Electrical current runs in a circuit from live (brown wire) to some appliance like a light bulb which applies resistance to the current before travelling back through neutral (blue wire). This is because potential energy like electricity moves from high potential (positive) to a low potential (neutral).

The ground on which we stand has a neutral charge so given the opportunity any positively charged electrons will move from the live wire to the earth. Much like lightning.

For this reason it’s dangerous to touch a live wire while simultaneously touching the earth. As the electricity will pass through you instead of it’s intended circuit.

As a preventative measure many electrical systems like you’re house are fitted with a earth leakage switch.

Most houses will have a copper rod stuck in the ground. This rod is connected to a sensor which reads the current travelling through it, if the current exceeds 30 Ω’s it considers this an anomaly, flipping the trip switch and shutting off the power.

So if you put you finger to the live socket of a plug point, the electricity will pass through you, from live to ground, positive to neutral, but instead of dissipating into the earth and continually flowing through you. It will pass through the ground and find the copper rod, which offers little resistance to the current, remember electricity will always follows the path of least resistance. It takes the easy path and travels up the rod to a sensor which reads the current, if it is above the 30 Ω threshold, the sensor flips a switch breaking the circuit and potentially saving your life.

Usually electricians will also try earth most of the conductive materials in your house. For instance metal pipes are conductive so if exposed to some part of the circuit would carry current, if the pipe is also connected to ground it’ll carry the stray current to ground and trigger the sensor again. If there was no trip switch this leakage would likely go unnoticed.

A couple follow up questions you may have:

If the current passes through your body regardless of whether there is a trip switch why does it matter that you switch off the power.

It’s true in both cases you are shocked, but a short shock is a lot safer than a prolonged one. Your heart’s muscles pump in reaction to electrical impulses in the body, when current passes through the body it interrupts electrical pulses meaning the muscles are no longer instructed to pump and your heart stops.

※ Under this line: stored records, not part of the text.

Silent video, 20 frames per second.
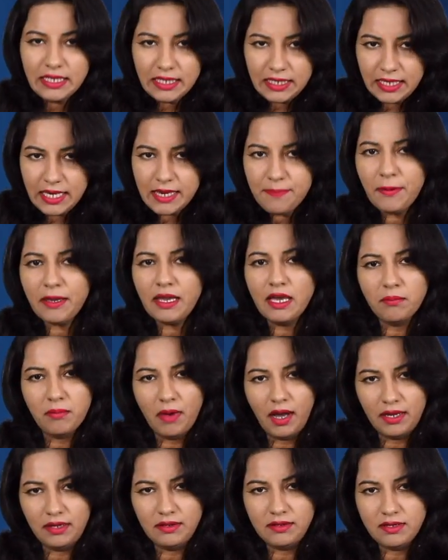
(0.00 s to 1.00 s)
keeping in
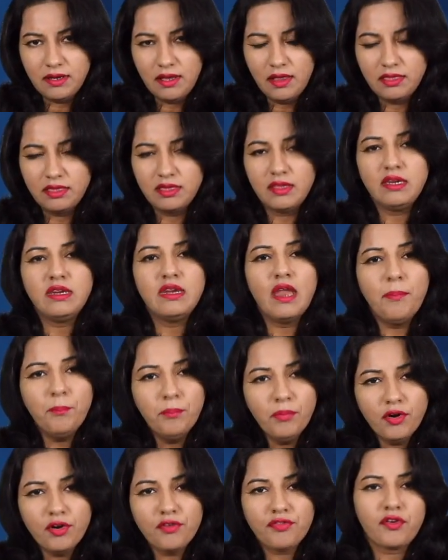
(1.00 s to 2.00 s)
mind the
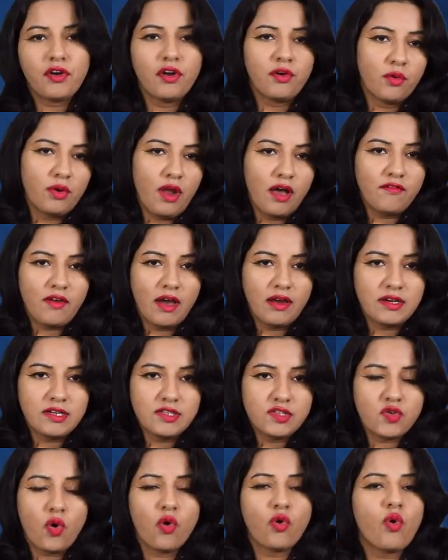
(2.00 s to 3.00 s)
number of
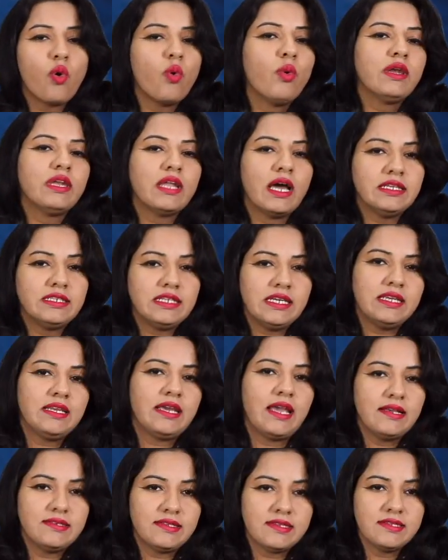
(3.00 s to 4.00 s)
coronavirus or COVID-19
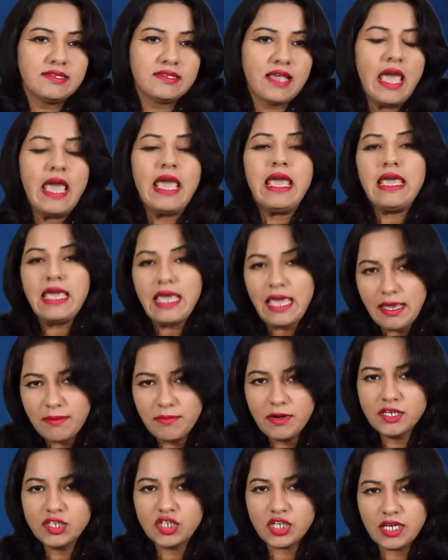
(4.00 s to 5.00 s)
cases
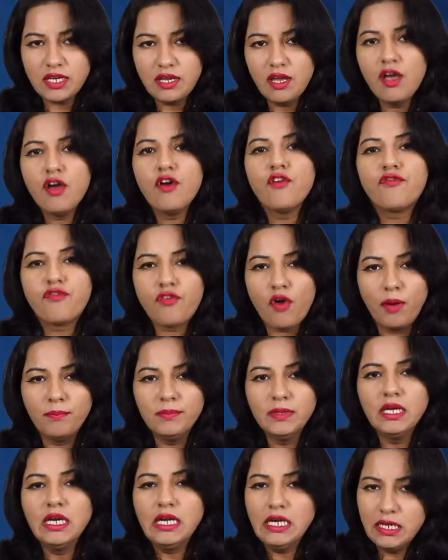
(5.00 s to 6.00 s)
emerging from
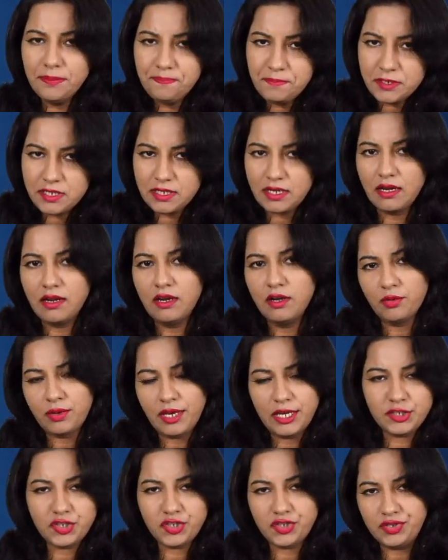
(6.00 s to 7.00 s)
a particular
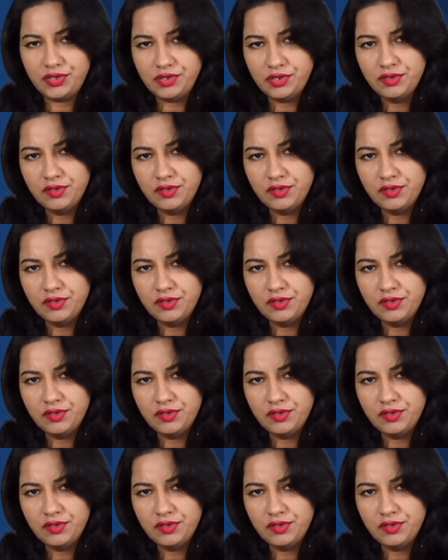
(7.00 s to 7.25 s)
location.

So short shocks are definitely better.

Why do you need to run an earth cable (the green-yellow wire) all the way to a plug point if your whole house earthed?

Right, you don’t really need to. But it does shorten the circuit if you touch the live wire and the earth at the same time. The electricity will just run through you hand and up the earth cable to the trip switch sensor.

Why do the lights work but the plugs don’t?

Normally the plugs are connected to earth and the trip switch but the reset of the electrical lines are not. That why a tripped circuit will only affect the plugs and not the lights and other circuits.

Why does it trip when I’m out of the house?

Anything that conducts electricity and runs uninterrupted from the plug to the ground could complete the circuit and cause a trip. A water leak is a common cause.